Workplan

In the task descriptions below, the lead participant is the first in the list.

Abbreviations:
USFD - University of Sheffield, GB
RUB - Ruhr-University Bonn, DE
DCAG - DaimlerChrysler AG, DE
HUT - Helsinki University of Technology, FI
IDIAP - Institut Dalle Molle dIntelligence Artificielle Perceptive, CH
LIV - University of Liverpool, UK
PATRAS - University of Patras, GR
 

Task 1: How are sound mixtures perceptually organised, and how can this Auditory Scene Analysis can be used in speech recognition?

  • Task 1.1: Neural Oscillators for  Auditory Scene Analysis (USFD): Three developments will be explored: Estimation of multiple F0s using harmonic cancellation rather than enhancement, F0 tracking using continuity constraints and incorporation of binaural (ITDs and IIDs) and monaural (spectral) cues to spatial location.
  • Task1.2 Modelling grouping integration by multisource decoding (USFD, LIV): Missing data masks can be generated using a number of different CASA processes and SNR estimation. Masks can then be combined so that the combination produces better results. This task will investi-gate several approaches to cue and mask combination: incorporation of noise estimation into oscillator-based grouping, sequential application of cues and mask-level integration
  • Task 1.3 Active/Passive speech perception (LIV,USFD, HUT):  Extension of  existing work on the active/passive dichotomy. LIV will co-operate with USFD to extend the multi-source decoder paradigm to model the results, and with HUT to study active/passive processing in the brain.
  • Task 1.4. Envelope information and binaural processing (LIV, RUB, PATRAS): LIV will implement the use of envelope information (within & between channels) within an artificial system (CTK) and model its effects with respect to human listeners' data.
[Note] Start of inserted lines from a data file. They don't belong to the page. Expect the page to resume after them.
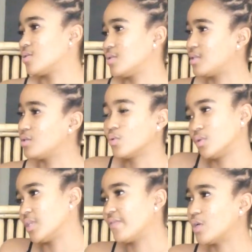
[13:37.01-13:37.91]
You see, you
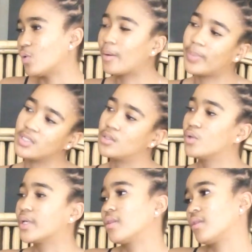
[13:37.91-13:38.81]
will never know up until
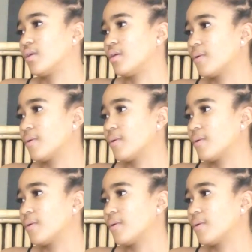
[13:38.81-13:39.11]
you get there.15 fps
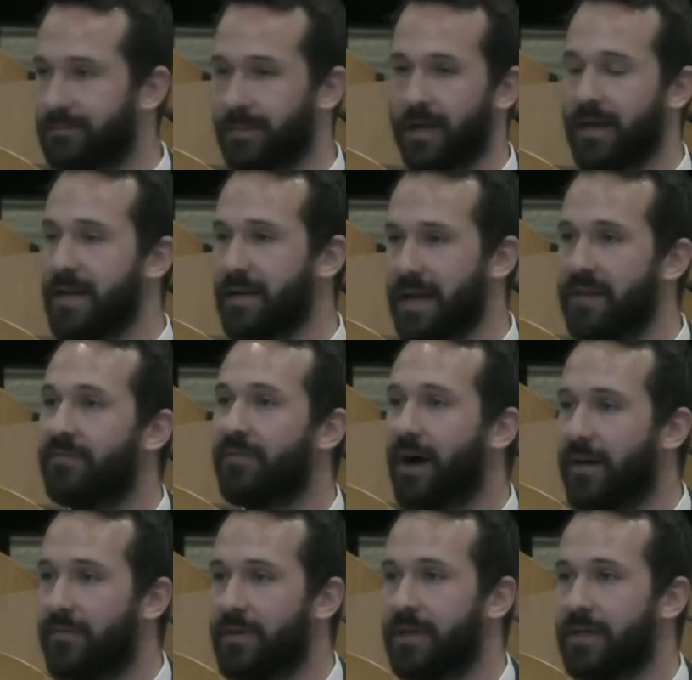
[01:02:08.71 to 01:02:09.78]
yeah, in
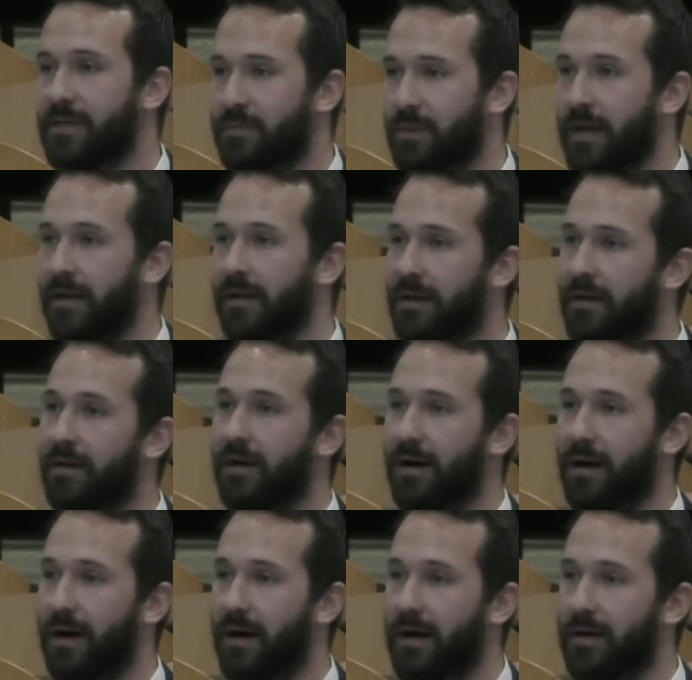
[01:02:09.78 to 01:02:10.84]
5 years when
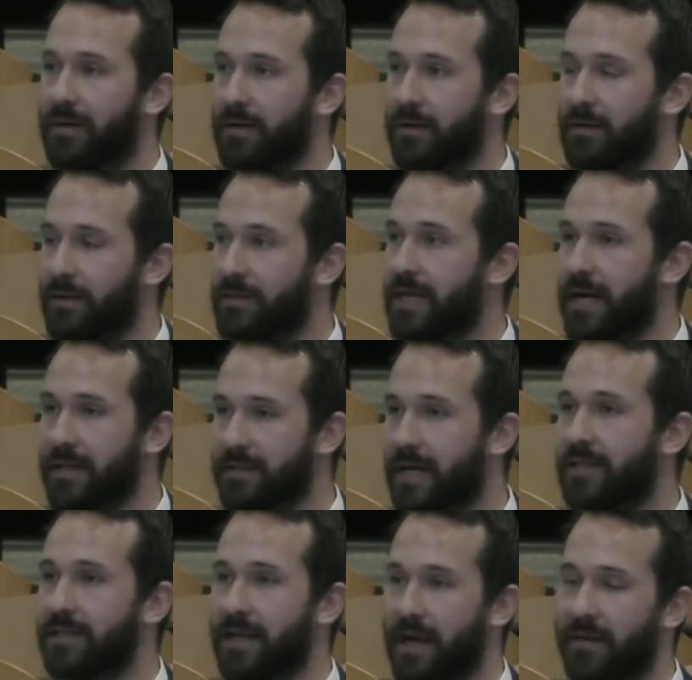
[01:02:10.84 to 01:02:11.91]
your tenants
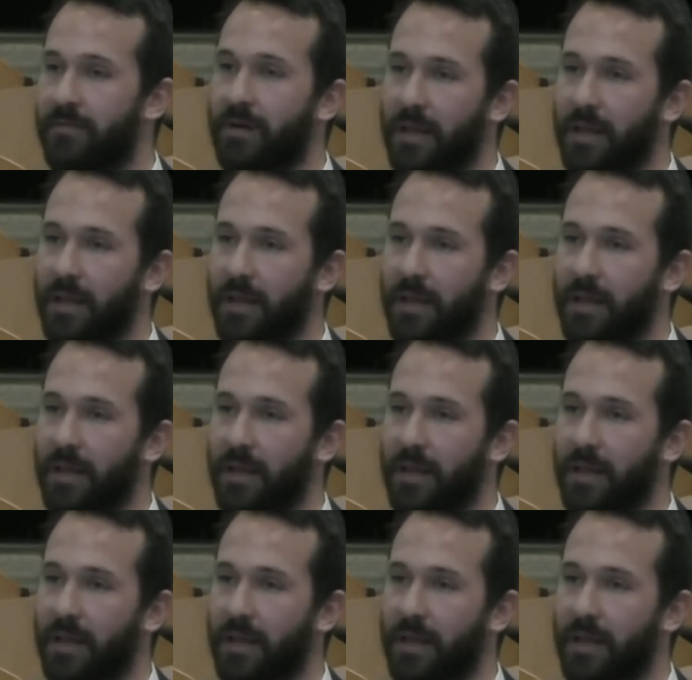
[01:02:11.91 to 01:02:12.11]
actually have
They will study the effect of envelope information in other conditions and consider the respective contributions of envelope and other cues (pitch, ILD, ITD) to binaural processing, in conjunction with RUB and PATRAS.

  •  

    Task 2: How does the Auditory System handle reverberant conditions, and how can models of this processing be used for speech enhancement?

  • Task 2.1 Researching the precedence effect (RUB, PATRAS): The Precedence Effect seems to involve processes both in the auditory periphery and higher auditory centres.  RUB and PATRAS will research both aspects and their relationship, including psychoacoustic experimentation and perceptual modelling.
  • Task 2.2 Reliability of auditory cues in multi-source scenarios (RUB, LIV, USFD):  Participants will carry out psychoacoustic localisation and sound source separation experiments to find out which information is evaluated in adverse conditions and how cues are combined/weighted by human listeners. The findings will be integrated into segregation models in order to improve CASA performance.
  • Task 2.3 Perceptual models of room reverberation with application to speech recognition (PATRAS, RUB):  Participants will establish perceptually-based DSP models for the acoustic transmission paths which define one or more speech sources within a reverberant and potentially noisy environment. Modeling of the perceptual interaction for multiple source signals in such reverberant spaces will also be addressed.
  • Task 2.4 Speech enhancement for reverberant environments (PATRAS): This research will be based on work which will identify perceptually-significant room response features to be applied to both the autodirectivity of compact microphone arrays and pre-processing of reverberant speech (via perceptually-based inverse filtering and echo cancellation) prior to use for ASR in task 5.1. Multiple sources and additive noises will also be addressed during pre-processing and may be dealt with by the acoustic signal optimisation achieved by the interface.

  •  

    Task 3: How is speech production related to speech perception and cerebral speech processing, and how can this knowledge be integrated into speech recognition systems?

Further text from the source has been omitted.